**Exercise requirements:** In your reply, repeat every entry exactly and skip over each picture.

+-------+

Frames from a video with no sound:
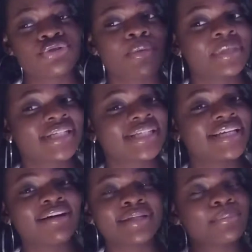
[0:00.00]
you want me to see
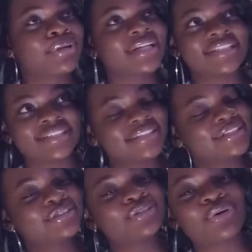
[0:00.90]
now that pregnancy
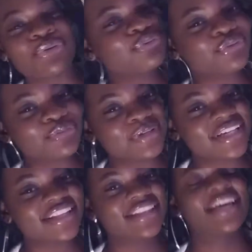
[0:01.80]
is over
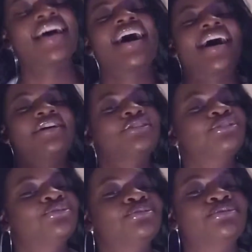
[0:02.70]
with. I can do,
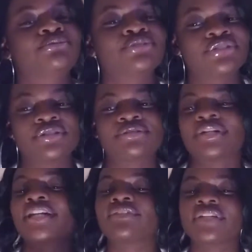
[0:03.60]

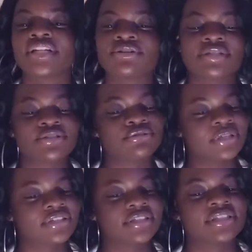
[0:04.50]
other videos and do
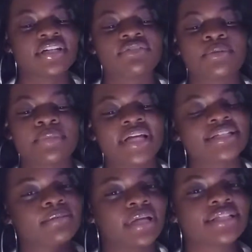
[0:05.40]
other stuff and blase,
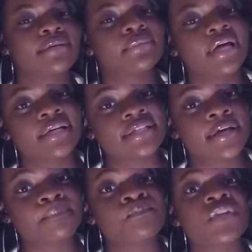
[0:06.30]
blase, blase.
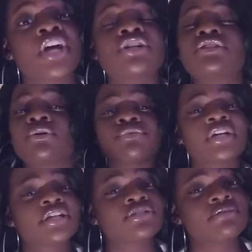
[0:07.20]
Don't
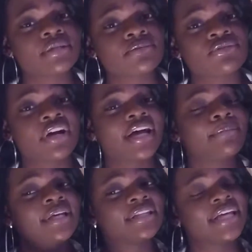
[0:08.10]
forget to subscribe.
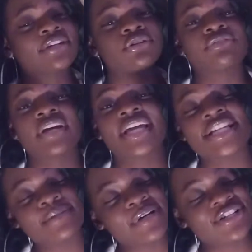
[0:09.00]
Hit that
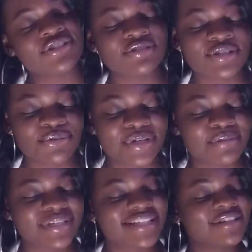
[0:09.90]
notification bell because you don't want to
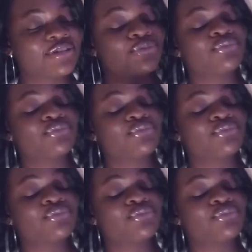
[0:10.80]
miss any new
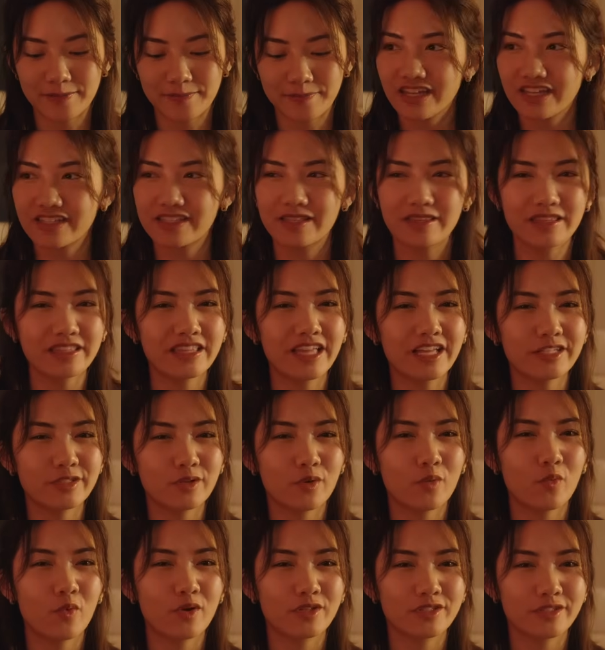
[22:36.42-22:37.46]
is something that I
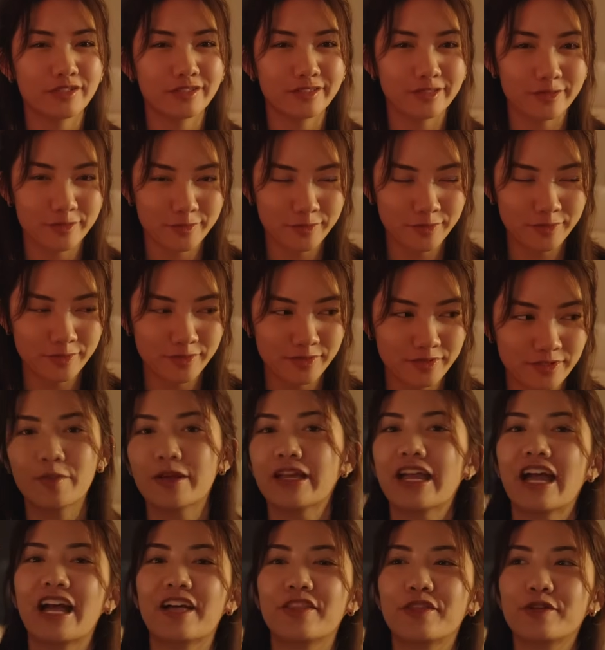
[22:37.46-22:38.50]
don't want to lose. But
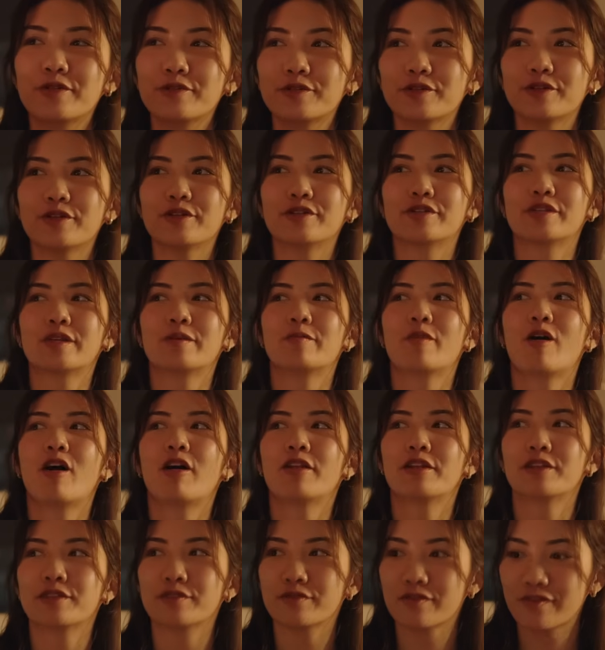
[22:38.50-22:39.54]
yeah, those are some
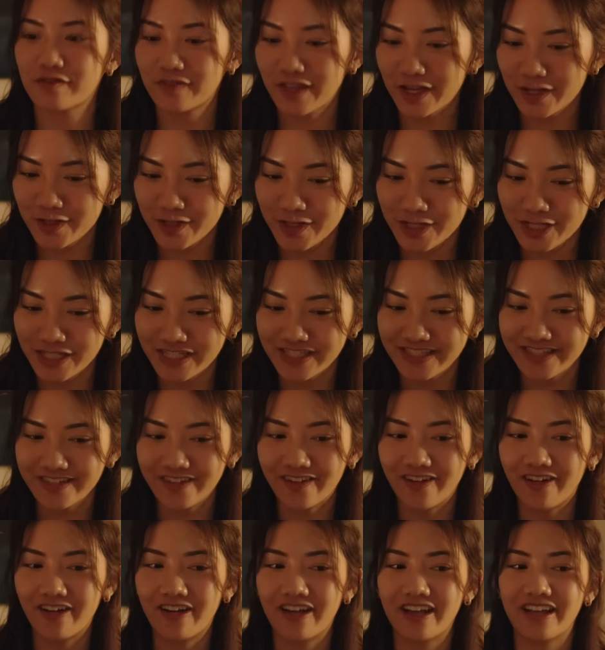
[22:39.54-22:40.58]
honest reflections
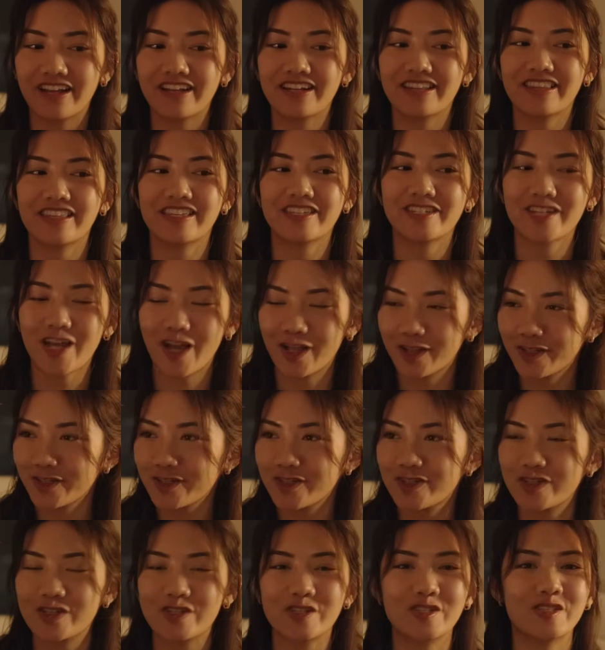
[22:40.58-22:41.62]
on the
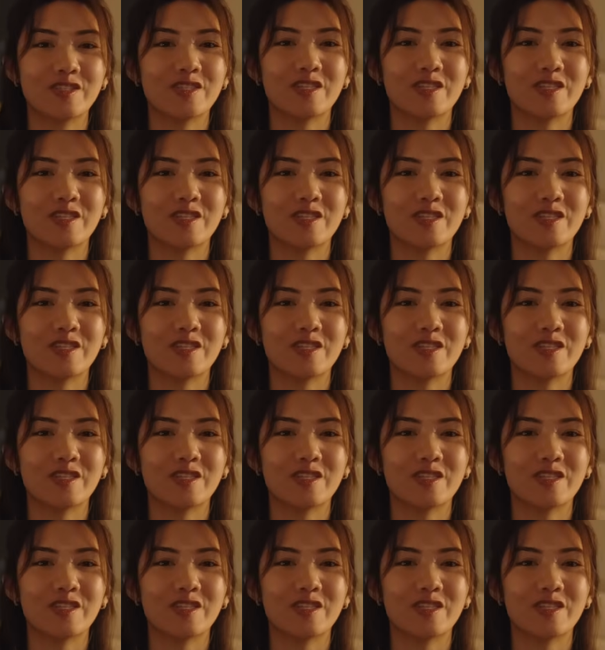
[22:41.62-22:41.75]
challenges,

+-------+

**Problem solution:**
Frames from a video with no sound:
[0:00.00]
you want me to see
[0:00.90]
now that pregnancy
[0:01.80]
is over
[0:02.70]
with. I can do,
[0:03.60]

[0:04.50]
other videos and do
[0:05.40]
other stuff and blase,
[0:06.30]
blase, blase.
[0:07.20]
Don't
[0:08.10]
forget to subscribe.
[0:09.00]
Hit that
[0:09.90]
notification bell because you don't want to
[0:10.80]
miss any new
[22:36.42-22:37.46]
is something that I
[22:37.46-22:38.50]
don't want to lose. But
[22:38.50-22:39.54]
yeah, those are some
[22:39.54-22:40.58]
honest reflections
[22:40.58-22:41.62]
on the
[22:41.62-22:41.75]
challenges,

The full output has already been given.